Task to complete.
Set the records down again, exactly, without their images.

[Start of Attachment]

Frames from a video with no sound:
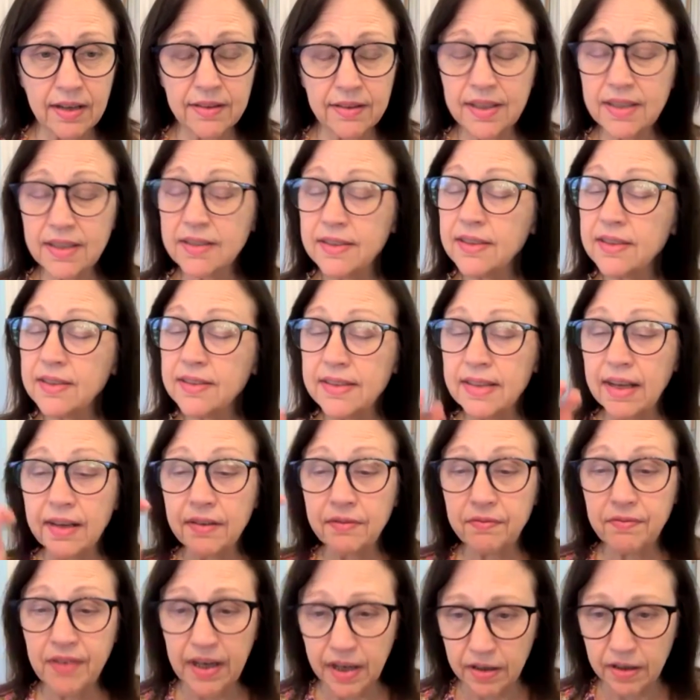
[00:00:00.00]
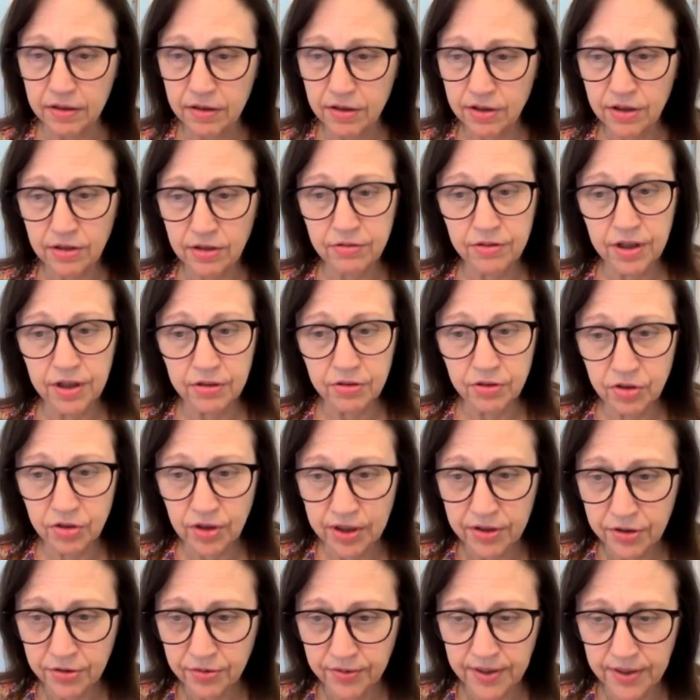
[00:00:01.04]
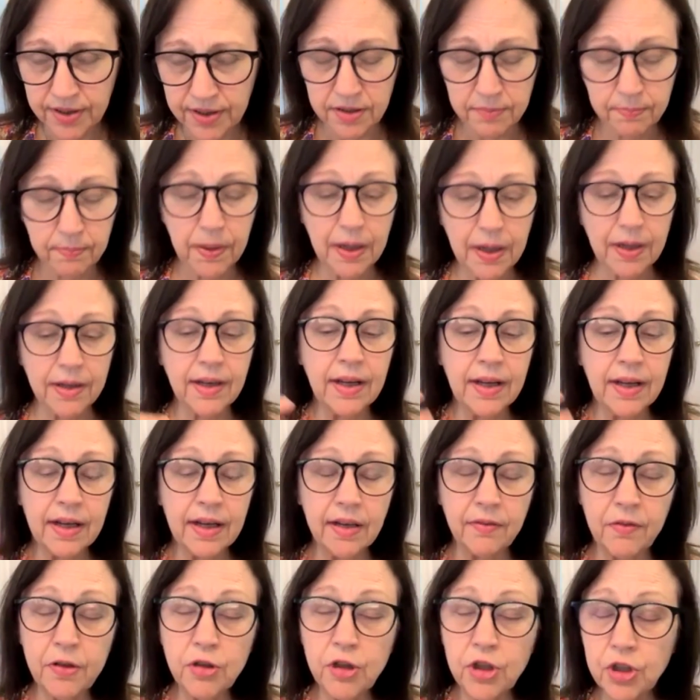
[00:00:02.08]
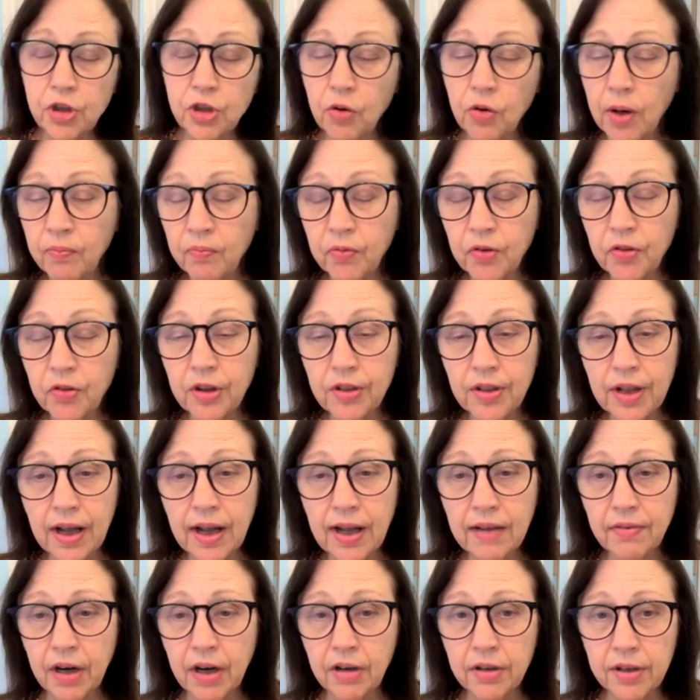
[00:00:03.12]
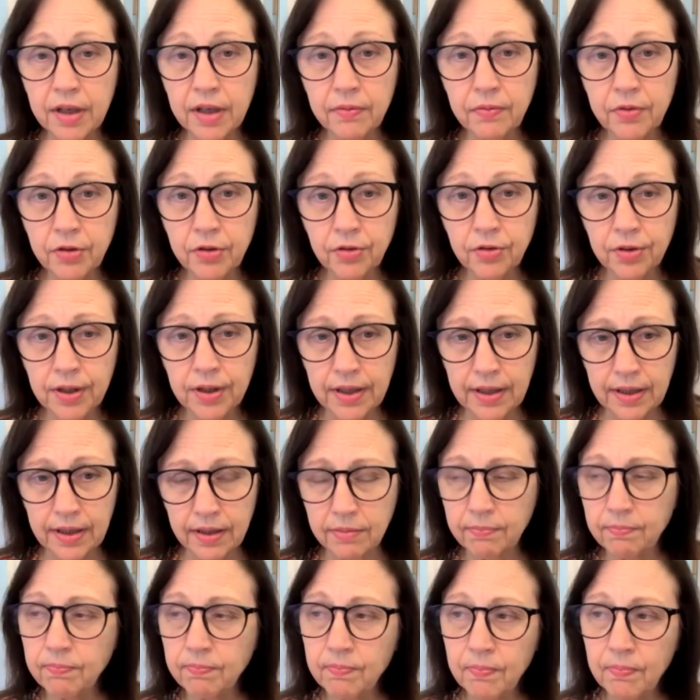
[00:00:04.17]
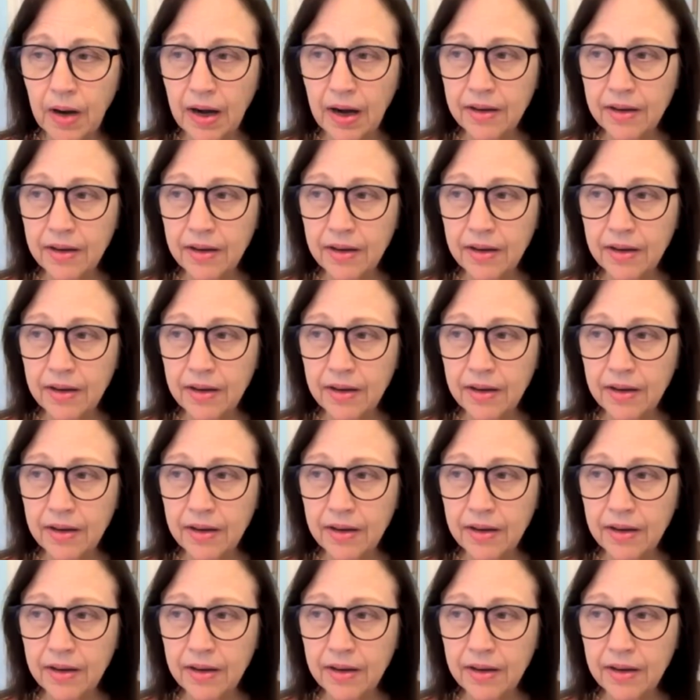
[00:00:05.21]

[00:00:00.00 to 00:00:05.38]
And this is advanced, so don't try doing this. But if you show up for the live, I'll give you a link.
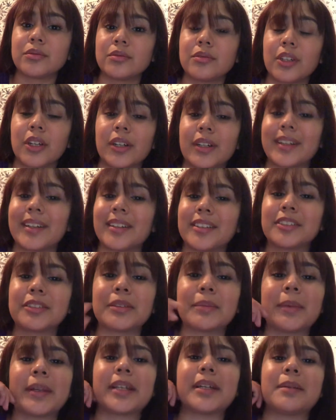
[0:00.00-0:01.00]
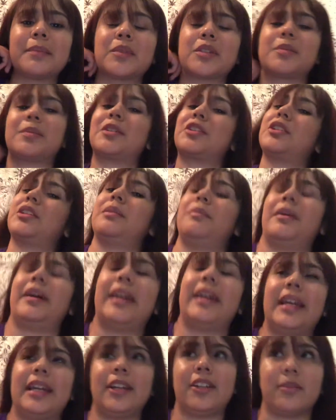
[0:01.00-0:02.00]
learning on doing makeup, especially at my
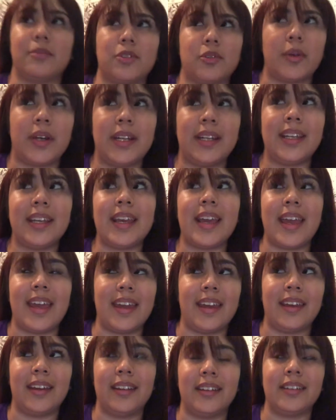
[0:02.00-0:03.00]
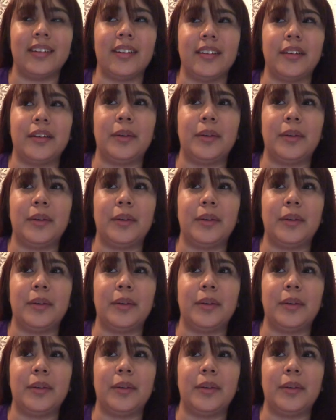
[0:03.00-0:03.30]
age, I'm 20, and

[End of Attachment]

Output for this task.
Frames from a video with no sound:
[00:00:00.00]
[00:00:01.04]
[00:00:02.08]
[00:00:03.12]
[00:00:04.17]
[00:00:05.21]

[00:00:00.00 to 00:00:05.38]
And this is advanced, so don't try doing this. But if you show up for the live, I'll give you a link.
[0:00.00-0:01.00]
[0:01.00-0:02.00]
learning on doing makeup, especially at my
[0:02.00-0:03.00]
[0:03.00-0:03.30]
age, I'm 20, and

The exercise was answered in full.